HISTOIRE D’IVROGNE. 48 ANS SANS BOIRE… par Albert Delchambre.

48 ans, il va y avoir 48 ans.
48 ans sans la fraîcheur d’une jolie blonde à la Terrasse du Roi d’Espagne accompagné de la chaleur d’une jolie Brune.
48 Ans sans la saveur d’un bon Bourgogne d’une année fastueuse que fut celle de ma Naissance, un 1947 !!!
48 ans sans cette odeur d’un Calvados accouru de Caen à Quand, Quand ?
Quelques souvenirs épars lui parsemaient la mémoire ……
Ce matin-là, 25 Octobre 1975 était un matin qu’il ne savait pas encore dramatiquement exceptionnel….
Il était déjà sidérant qu’il se soit levé ce matin car il n’avait plus aucunes notions des jours, des nuits.
Il ne mangeait plus depuis longtemps alors, Midi- Minuit ! Quelle importance ….
Après un “cognac café” saupoudré de quelques Temestas (il détestait l’alcool en tant que tel, mais c’était le seul moyen de s’extirper de ce qui lui servait encore de paillasse et des bestioles qui lui faisaient l’amour) mais surtout, cela le remettait sur des pieds d’argile et calmait pour quelques heures ses angoisses, son manque intolérable des jouissances masochistes bacchusiennes, tout en n’en ayant aucune conscience ! Ne parlons pas du plaisir !
Ce jour, crachotant de pluie et de brouillard, était le plus beau jour ensoleillé du mois, car, démonétisé, ce n’était pas sans une certaine impatience qu’il attendait LE FACTEUR, SON FACTEUR, Son “Win For Life”, son Lotto !
Celui qui lui apportait ce que la Société bien-pensante et généreuse accordait aux Alcooliques Professionnels, actifs et reconnus comme tels… soit quelques milliers d’anciens francs sous le couvert d’Invalidité… de quoi vivoter quelques heures, quelques jours les bons mois … tout au plus.

Sans un regard pour son chien, Dick, qui comme d’habitude crevait de faim, il s’accroupit en position fœtale sur le ventre de celui-ci, la fiole de cognac a dix balles et le thermos de mauvais café à portée de bouche, près de la porte d’entrée de ce qui lui servait d’abri.

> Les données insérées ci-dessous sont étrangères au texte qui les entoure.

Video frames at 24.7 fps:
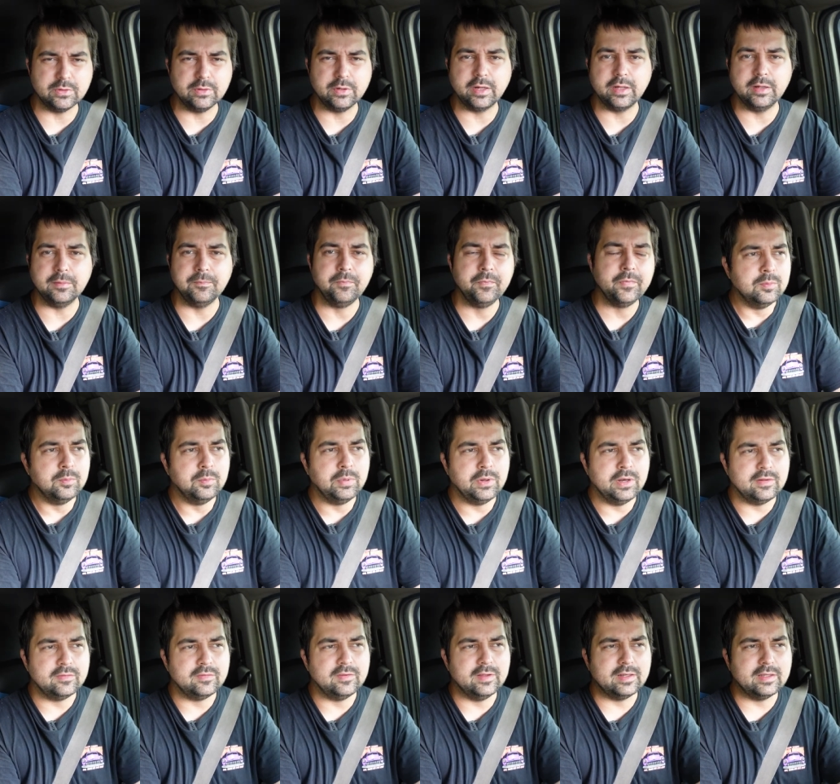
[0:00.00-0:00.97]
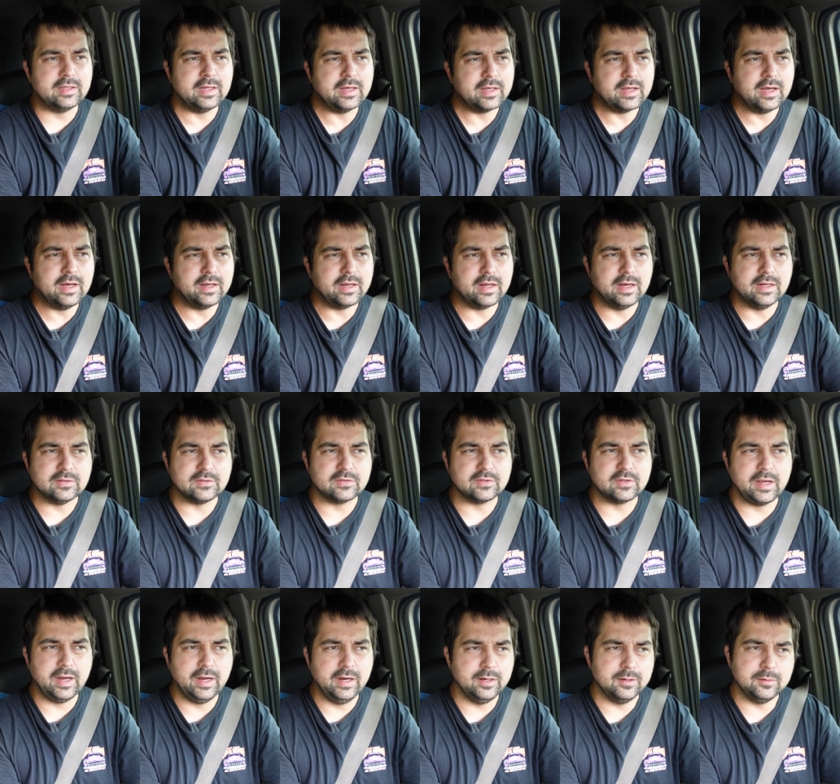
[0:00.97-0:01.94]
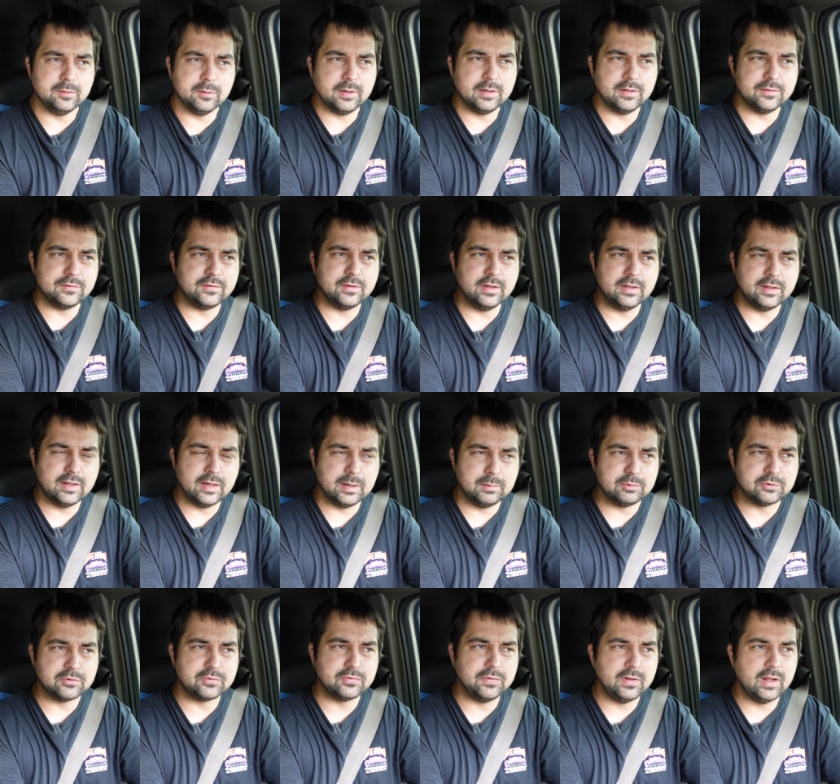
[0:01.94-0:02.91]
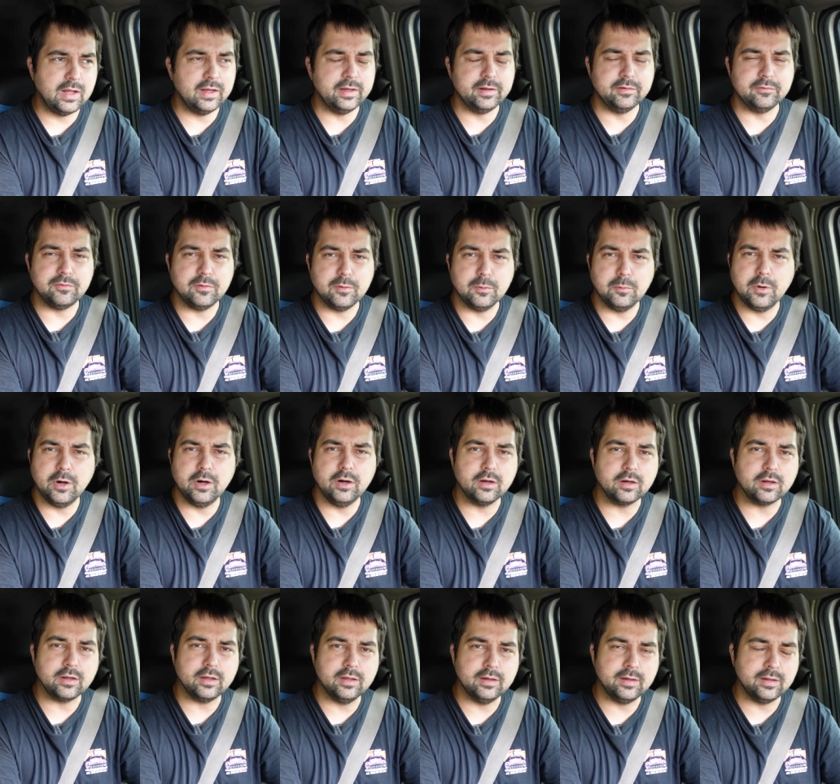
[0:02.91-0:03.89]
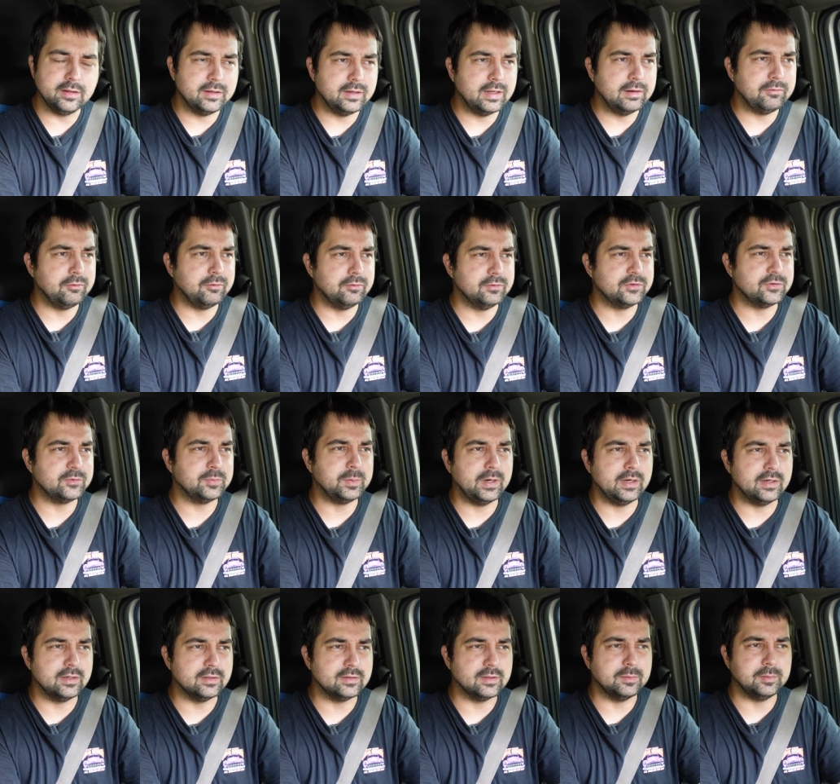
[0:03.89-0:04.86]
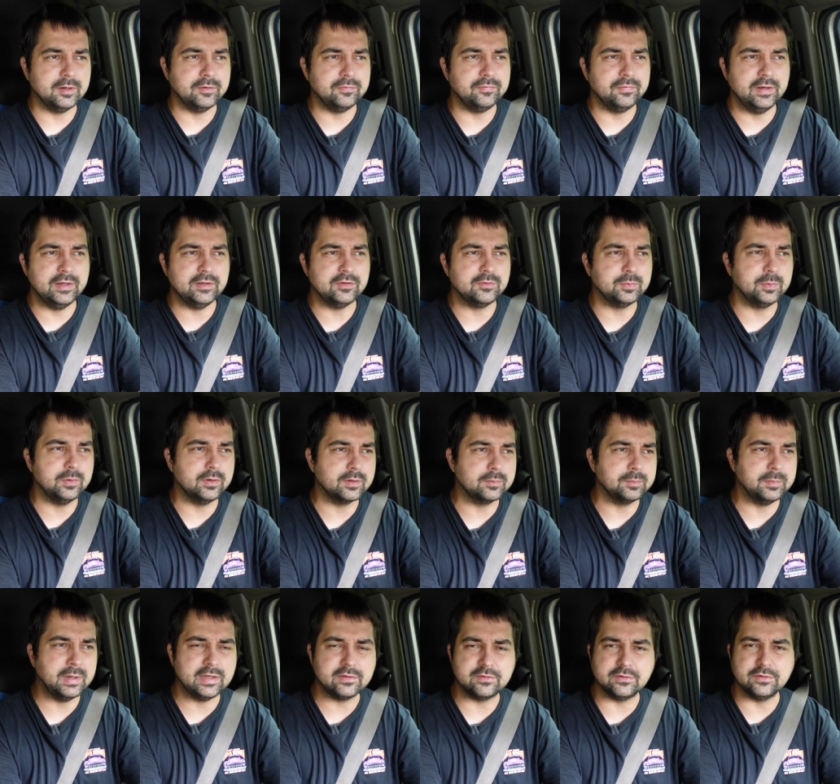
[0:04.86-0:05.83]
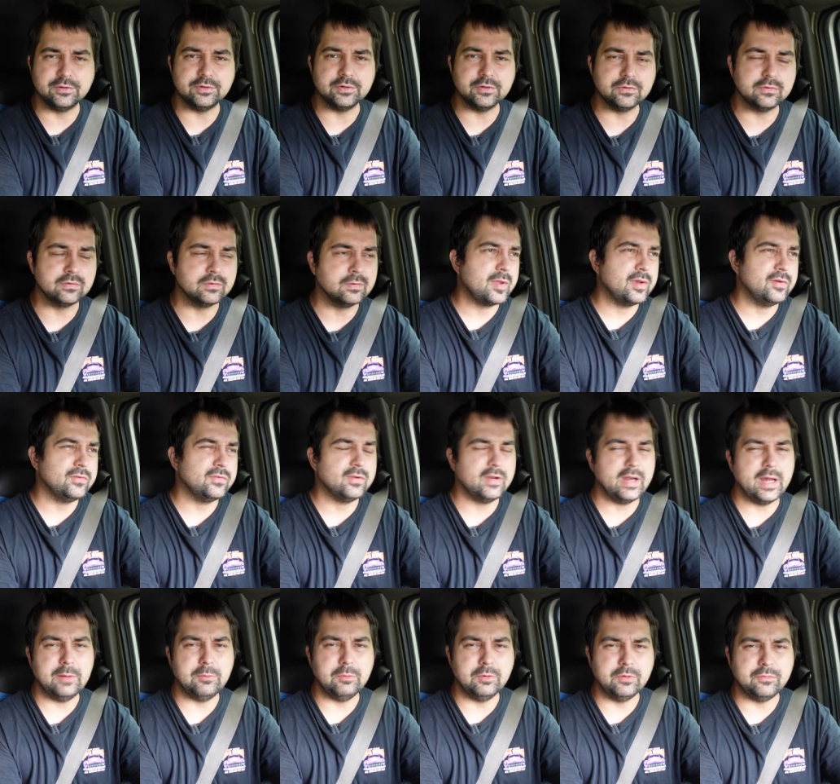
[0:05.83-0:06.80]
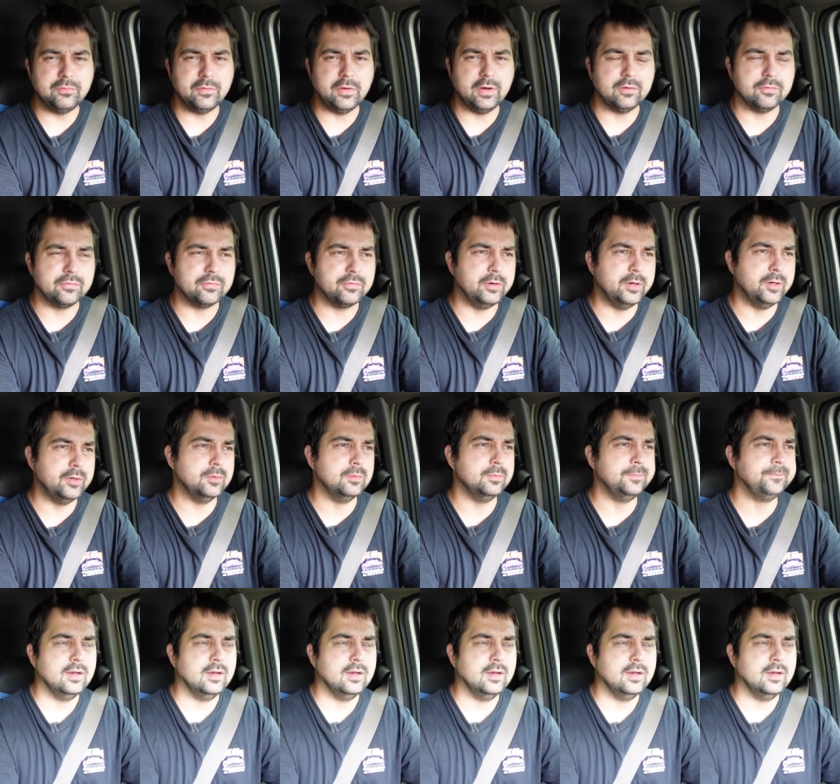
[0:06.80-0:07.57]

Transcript: on it. But I think that guy got scared when I said that I was flying for work, and he never responded to my Facebook messages. So that one fell through.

Il faut vous dire Monsieur, qu’il ne supportait pas les uniformes, et son Chien, moins encore !
Mais paradoxalement, sa seule obsession du moment était d’apercevoir un Bel habit bleu à travers les vitres sales de la porte, tout en prenant soin comme il le pouvait de garder son chien au rythme de la mesure des secondes … qui s’égrenaient particulièrement longues… car comme son chien avait déjà croqué quelques « proposés de poste », il craignait l’avis déposé dans la boite aux lettres. Il aurait en effet été totalement incapable de se rendre au bureau de poste !
Pourvu que cela soit le bon FACTEUR, était, avec les secondes, les seules obsessions de l’instant !
Il devait être vers les dix heures du matin lorsqu’enfin le chien, d’un bond, se jeta sur la porte vitrée…
Et de ce qu’il lui restait de force, il le retint car : était-ce le BON FACTEUR ?
Il se souvenait soudain, qu’un des préposés postaux avait pris peur … cela lui avait coûté deux mois d’hôpital psychiatrique devenu fou de par le manque ; il avait tout cassé et sa femme, battue aussi par lui et l’alcool, était partie, épuisée ….
Toc, toc, toc…
Oui c’était le bon, le bon pasteur, le sauveur, néanmoins méfiant, il se tenait à trois pas, mais il avait osé :
Toc ; toc …. Toc.
Une immense satisfaction l’envahit : Boire, il allait enfin pouvoir boire sa CARLSBERG, son adorable Blonde des mers de Nord, sa sirène à lui tout seul… Boire … boire ???? Boire.
Tant bien que mal car tout endolori d’un début de polynévrite, pensez donc …. Au moins trois heures sans sa Blonde, trois heures !!!!! Il se releva difficilement de sa position de veille et dans un murmure remercia l’envoyé de Bacchus.